*** Block opens ***

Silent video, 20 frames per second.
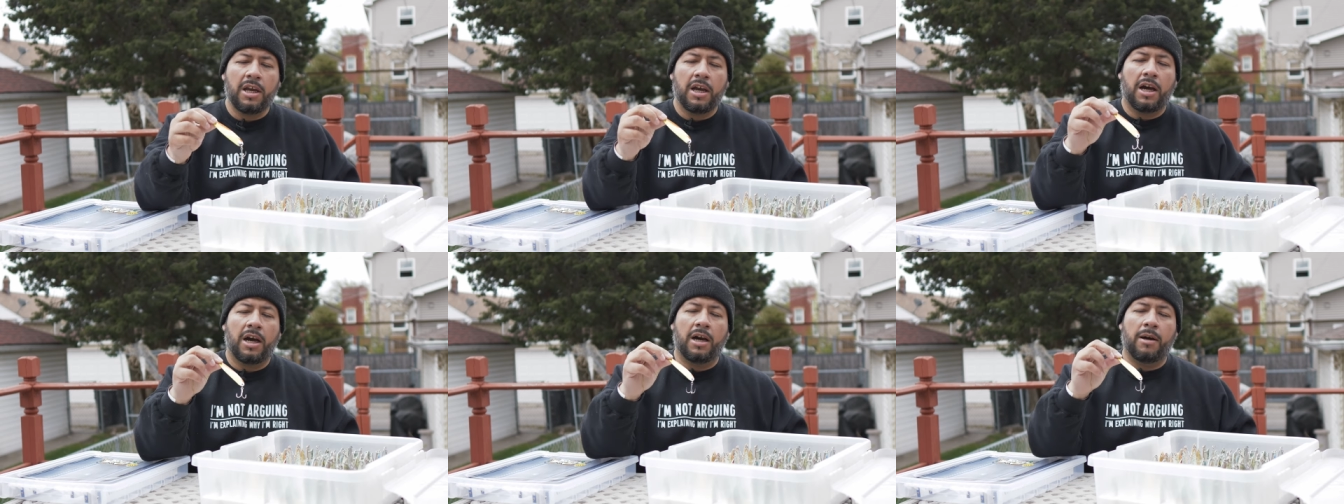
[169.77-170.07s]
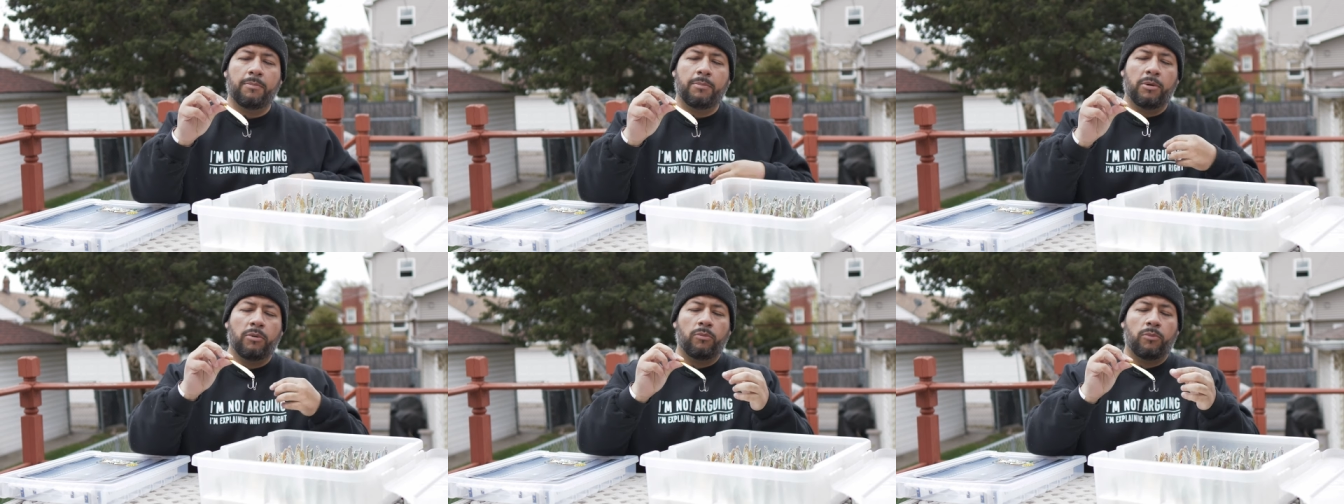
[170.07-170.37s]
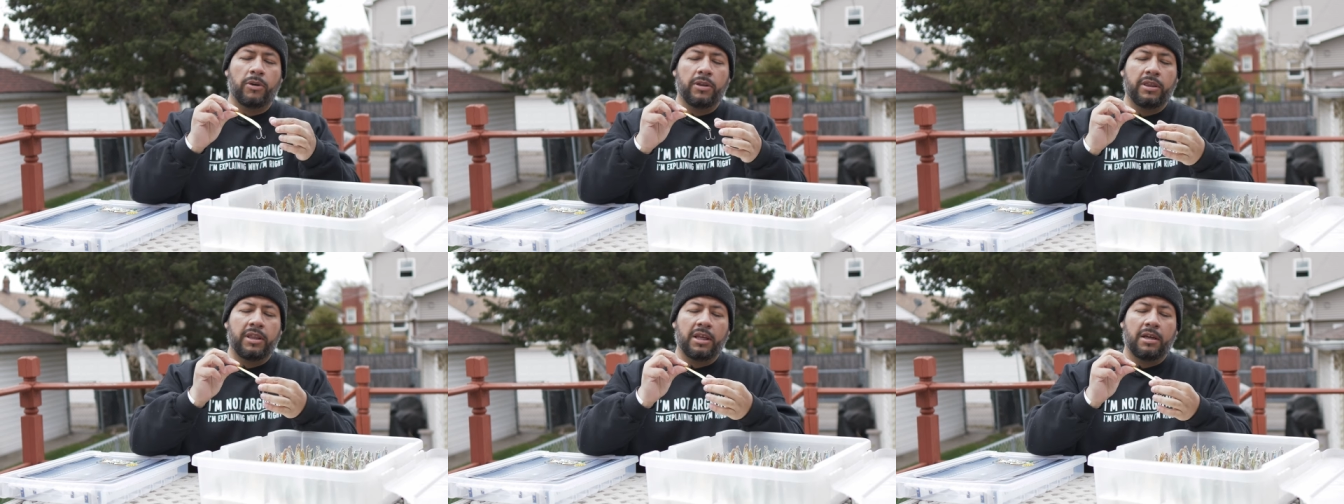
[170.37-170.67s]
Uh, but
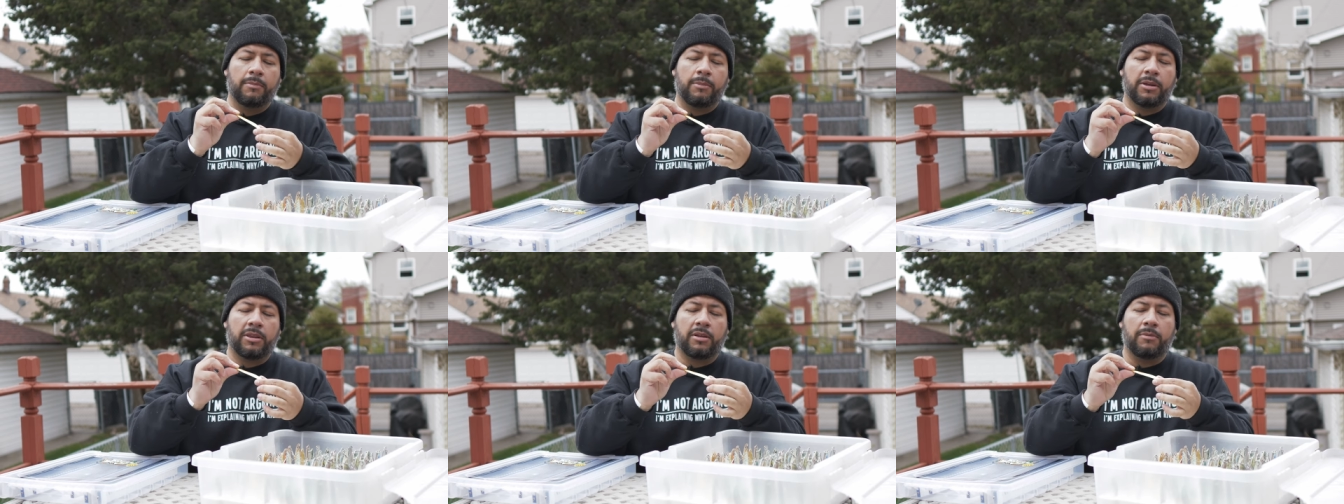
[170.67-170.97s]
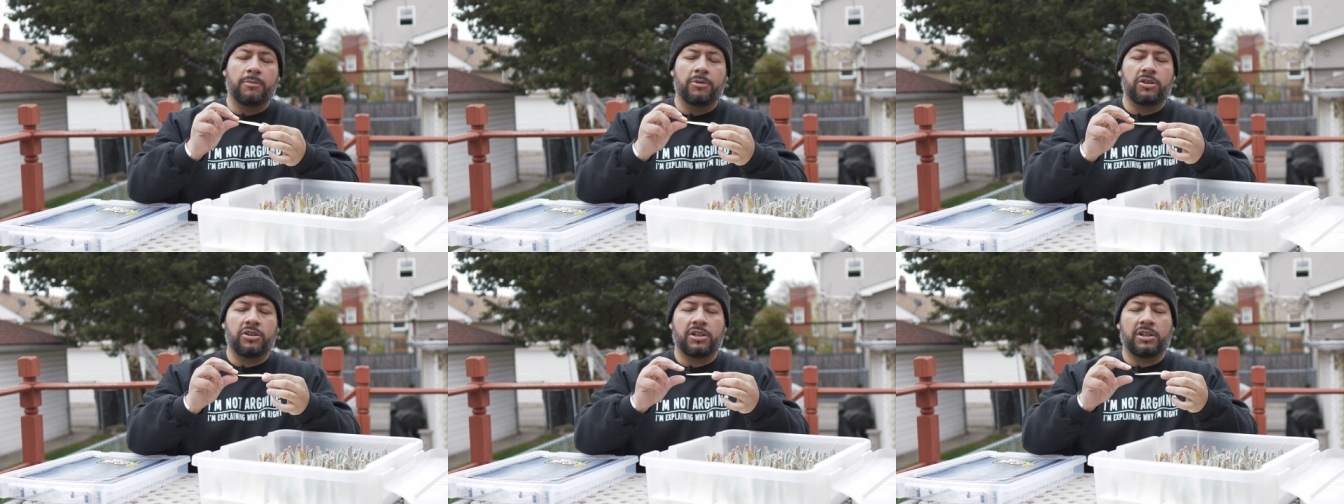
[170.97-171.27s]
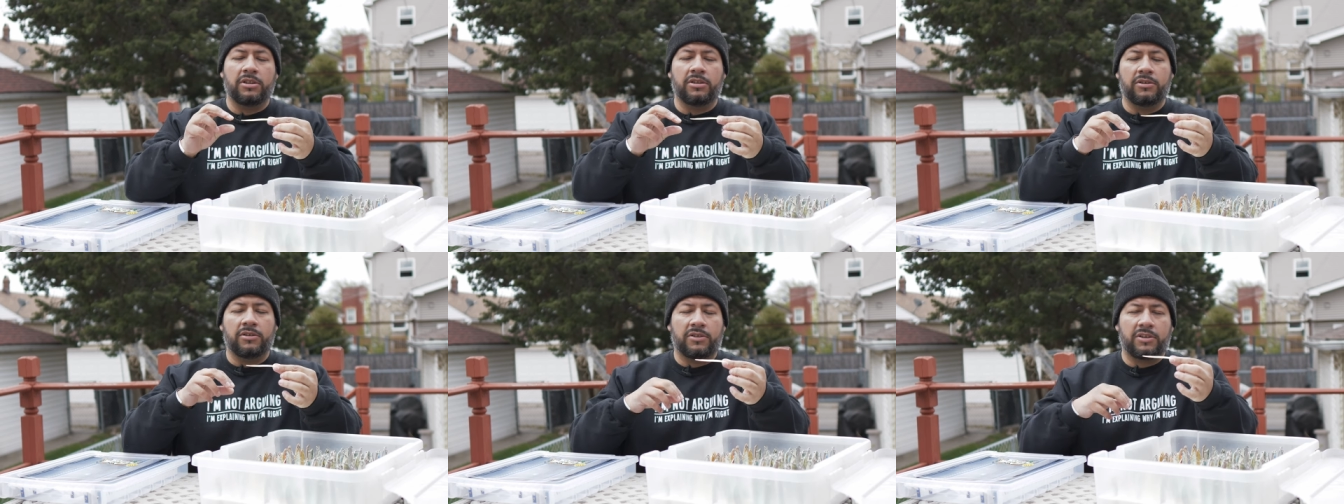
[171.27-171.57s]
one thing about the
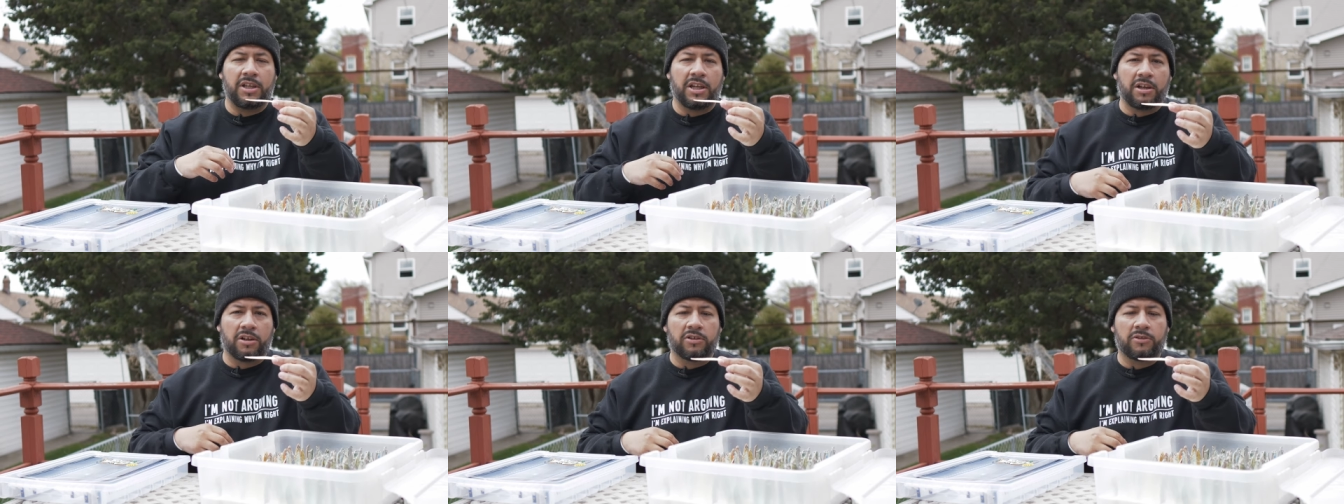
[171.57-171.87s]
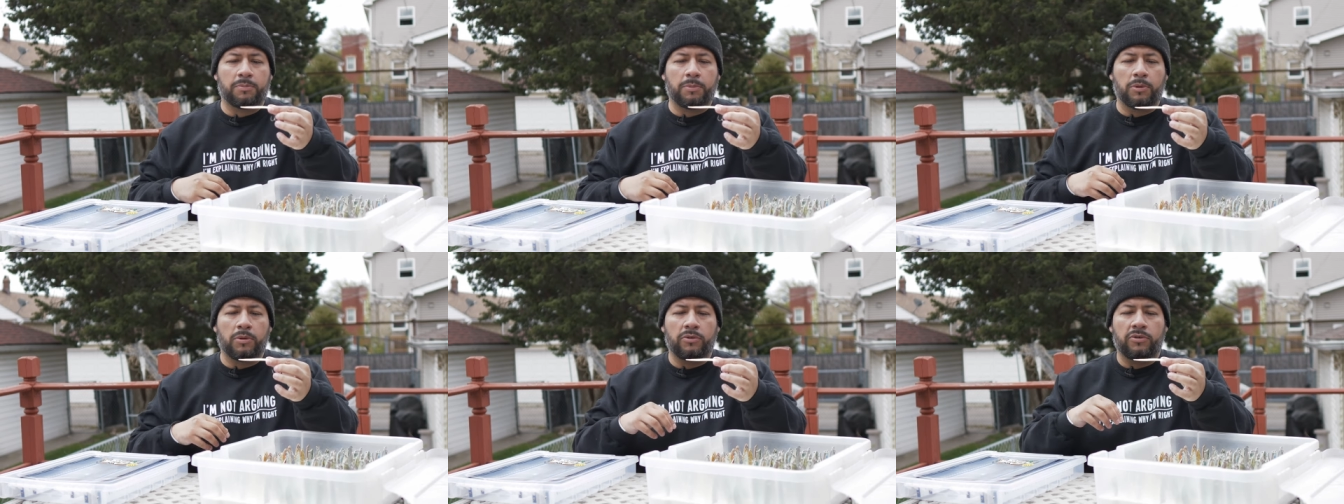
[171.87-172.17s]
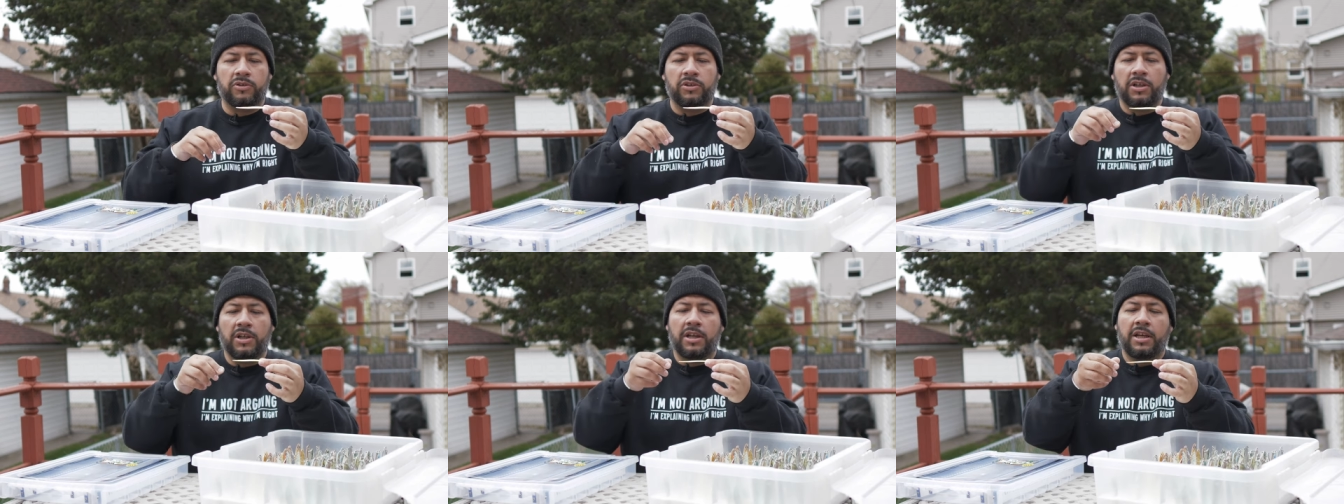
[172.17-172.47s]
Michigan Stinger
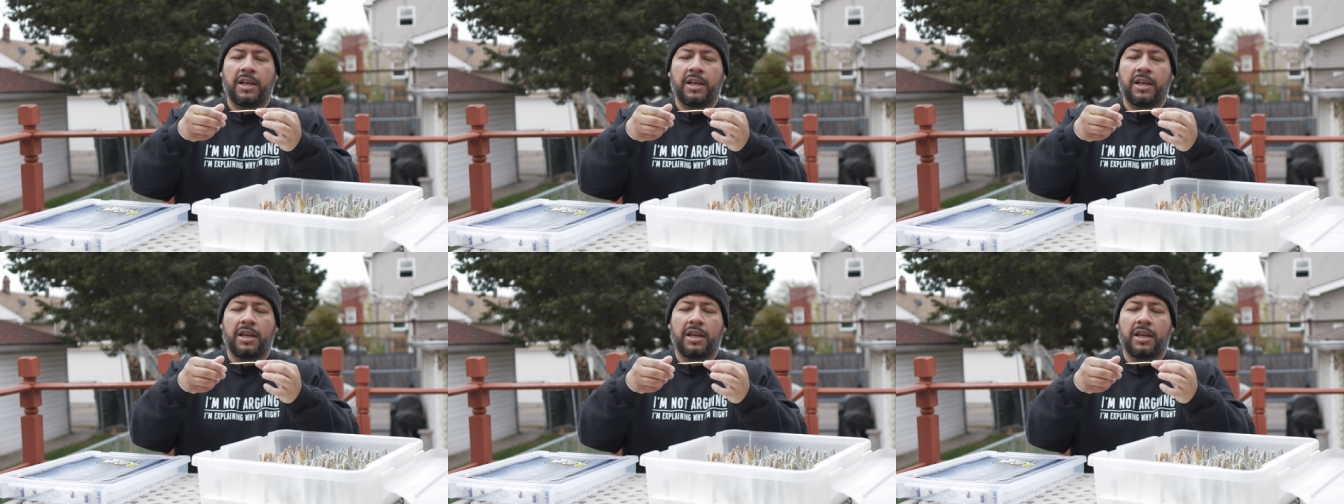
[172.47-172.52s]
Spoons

*** Block closes ***

EXERCISE PROMPT -
When you write out the material again, keep every word exact and omit the pictures.

ANSWER -
Silent video, 20 frames per second.
[169.77-170.07s]
[170.07-170.37s]
[170.37-170.67s]
Uh, but
[170.67-170.97s]
[170.97-171.27s]
[171.27-171.57s]
one thing about the
[171.57-171.87s]
[171.87-172.17s]
[172.17-172.47s]
Michigan Stinger
[172.47-172.52s]
Spoons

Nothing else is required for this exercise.